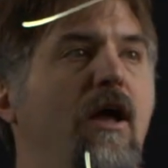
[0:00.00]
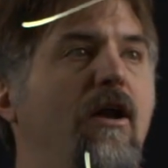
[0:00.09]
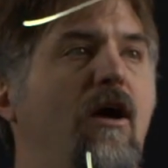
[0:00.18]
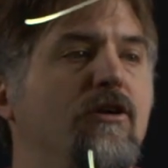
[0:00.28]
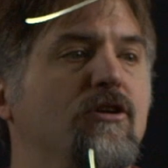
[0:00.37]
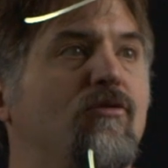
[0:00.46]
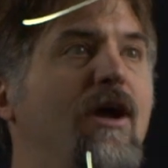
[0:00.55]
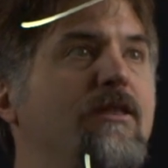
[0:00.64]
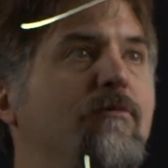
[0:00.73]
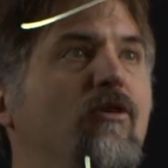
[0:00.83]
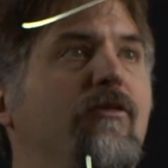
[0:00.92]
and I'll just
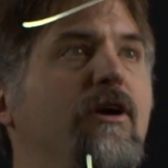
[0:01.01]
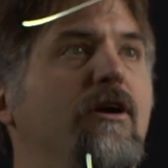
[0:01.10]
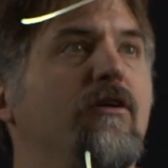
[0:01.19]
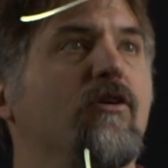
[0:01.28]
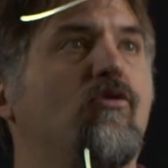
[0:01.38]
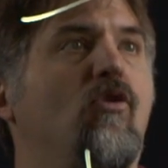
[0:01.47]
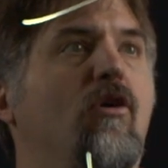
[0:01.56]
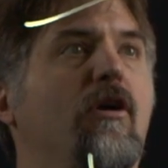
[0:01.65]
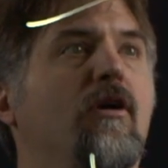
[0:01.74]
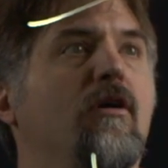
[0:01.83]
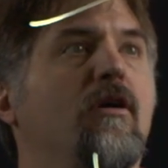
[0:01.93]
write them over here in the
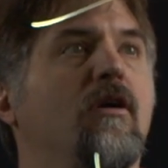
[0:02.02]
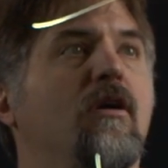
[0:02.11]
corner.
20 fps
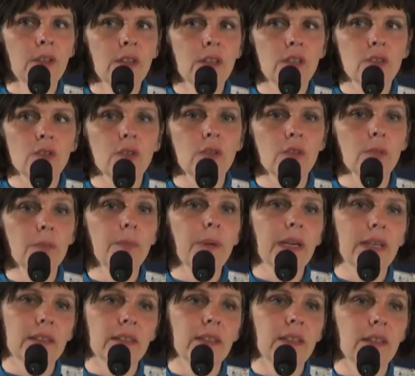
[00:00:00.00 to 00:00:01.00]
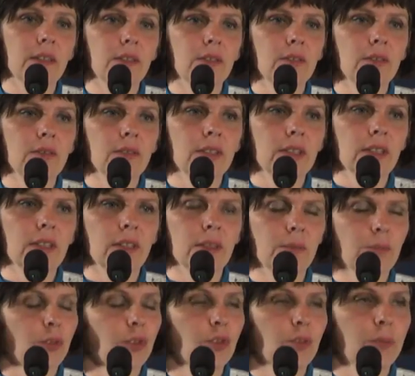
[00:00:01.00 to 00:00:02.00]
is called Bechtel, and
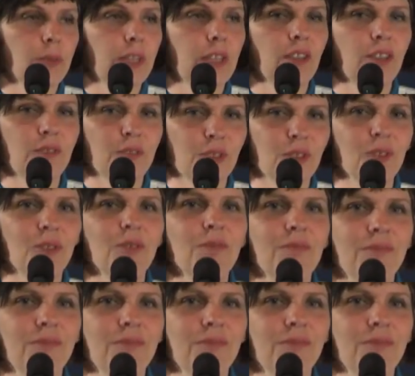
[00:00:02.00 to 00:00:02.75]
I'm sure many of you...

■ **Work task**
Leave out the pictures, and give all the records again exactly.

■ **Response area**
[0:00.00]
[0:00.09]
[0:00.18]
[0:00.28]
[0:00.37]
[0:00.46]
[0:00.55]
[0:00.64]
[0:00.73]
[0:00.83]
[0:00.92]
and I'll just
[0:01.01]
[0:01.10]
[0:01.19]
[0:01.28]
[0:01.38]
[0:01.47]
[0:01.56]
[0:01.65]
[0:01.74]
[0:01.83]
[0:01.93]
write them over here in the
[0:02.02]
[0:02.11]
corner.
20 fps
[00:00:00.00 to 00:00:01.00]
[00:00:01.00 to 00:00:02.00]
is called Bechtel, and
[00:00:02.00 to 00:00:02.75]
I'm sure many of you...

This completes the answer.